» WHAT THE TASK REQUIRES:
Your task is to write out every line of the data exactly. Drop the pictures.

[AVAILABLE RECORDS Boundary: Start]

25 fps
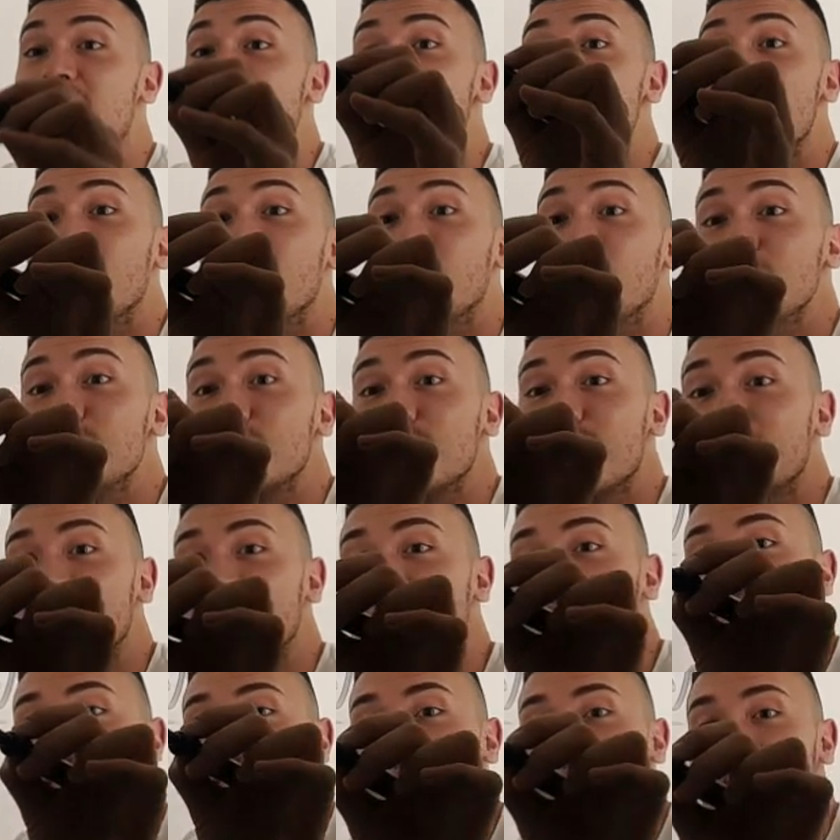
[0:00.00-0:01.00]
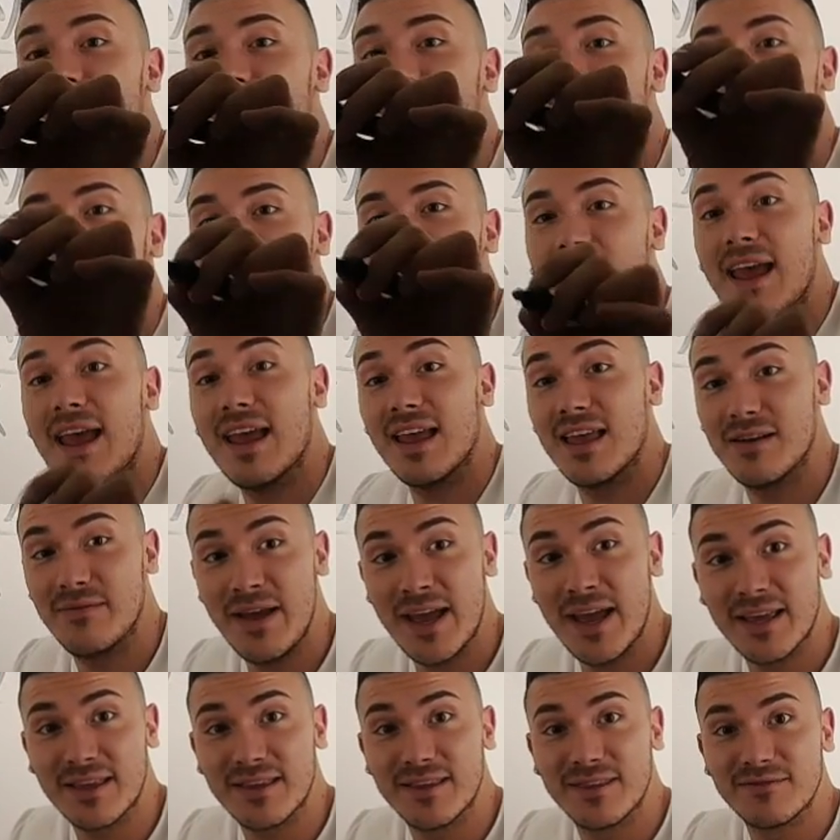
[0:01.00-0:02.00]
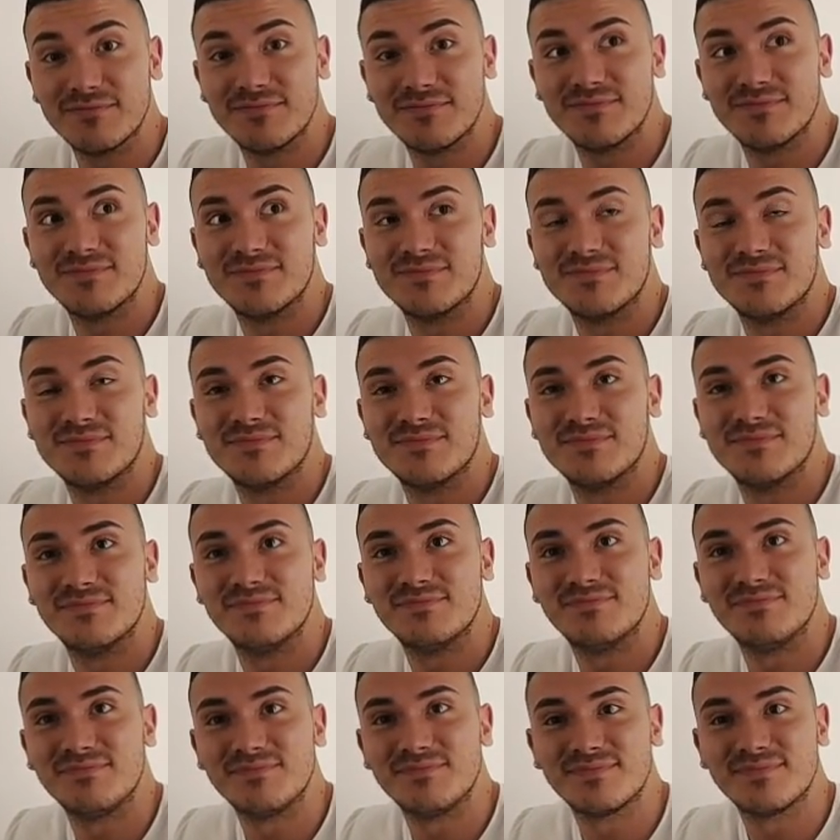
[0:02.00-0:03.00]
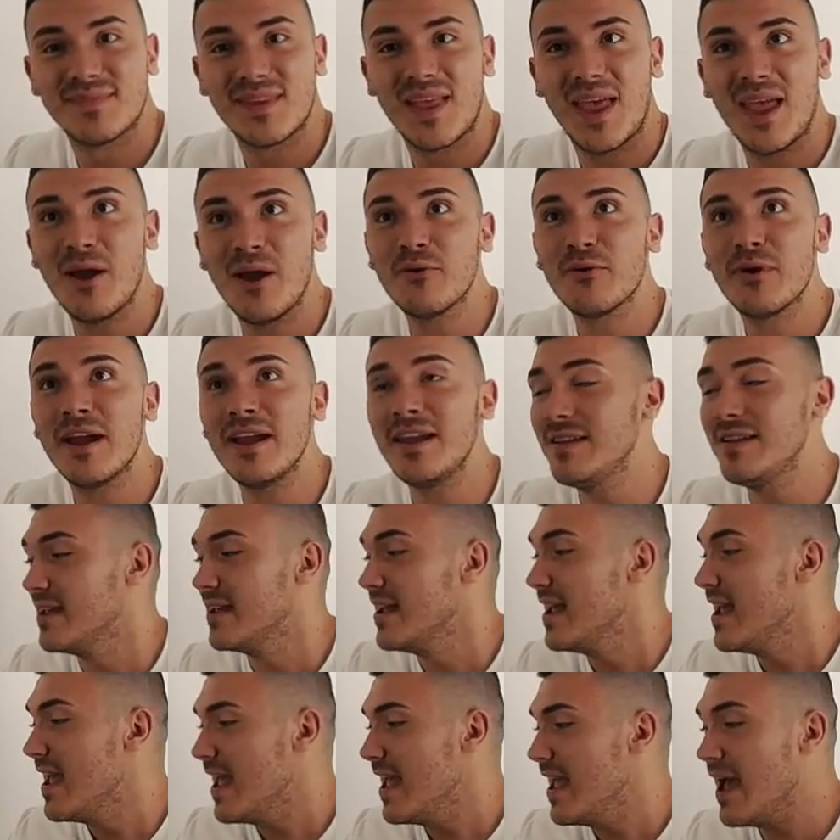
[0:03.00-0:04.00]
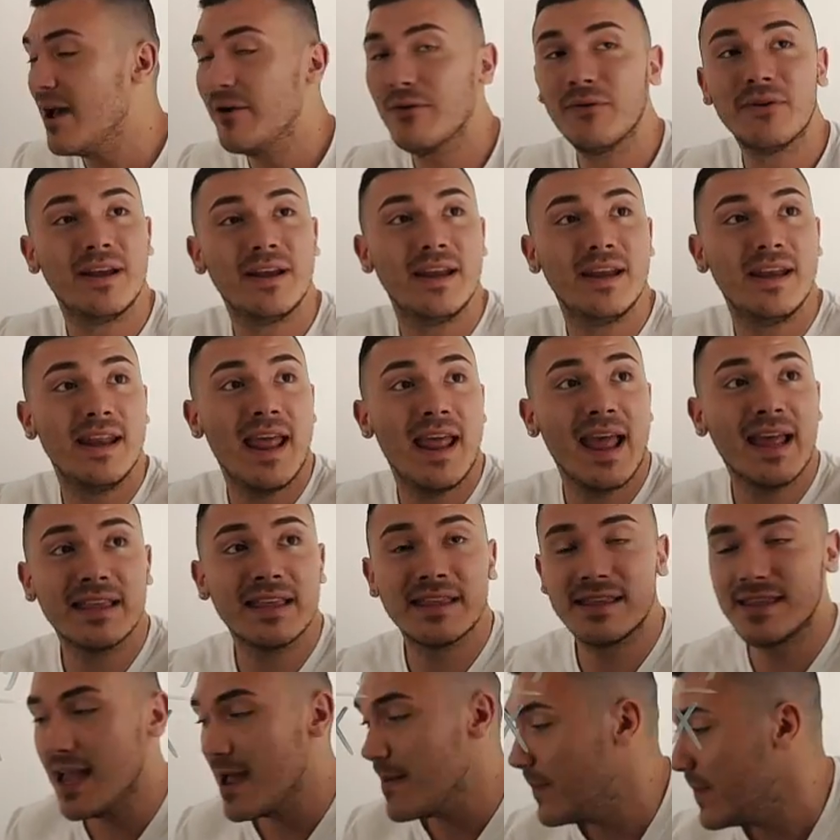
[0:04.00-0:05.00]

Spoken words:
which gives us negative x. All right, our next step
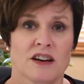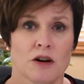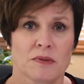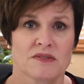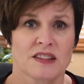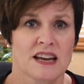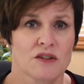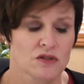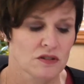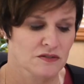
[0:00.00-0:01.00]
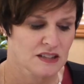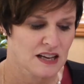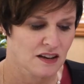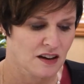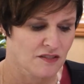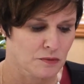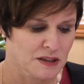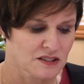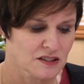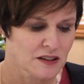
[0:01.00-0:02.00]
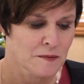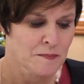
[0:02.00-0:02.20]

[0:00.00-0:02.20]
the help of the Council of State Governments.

[AVAILABLE RECORDS Boundary: End]

» RESULT OF THIS TASK:
25 fps
[0:00.00-0:01.00]
[0:01.00-0:02.00]
[0:02.00-0:03.00]
[0:03.00-0:04.00]
[0:04.00-0:05.00]

Spoken words:
which gives us negative x. All right, our next step
[0:00.00-0:01.00]
[0:01.00-0:02.00]
[0:02.00-0:02.20]

[0:00.00-0:02.20]
the help of the Council of State Governments.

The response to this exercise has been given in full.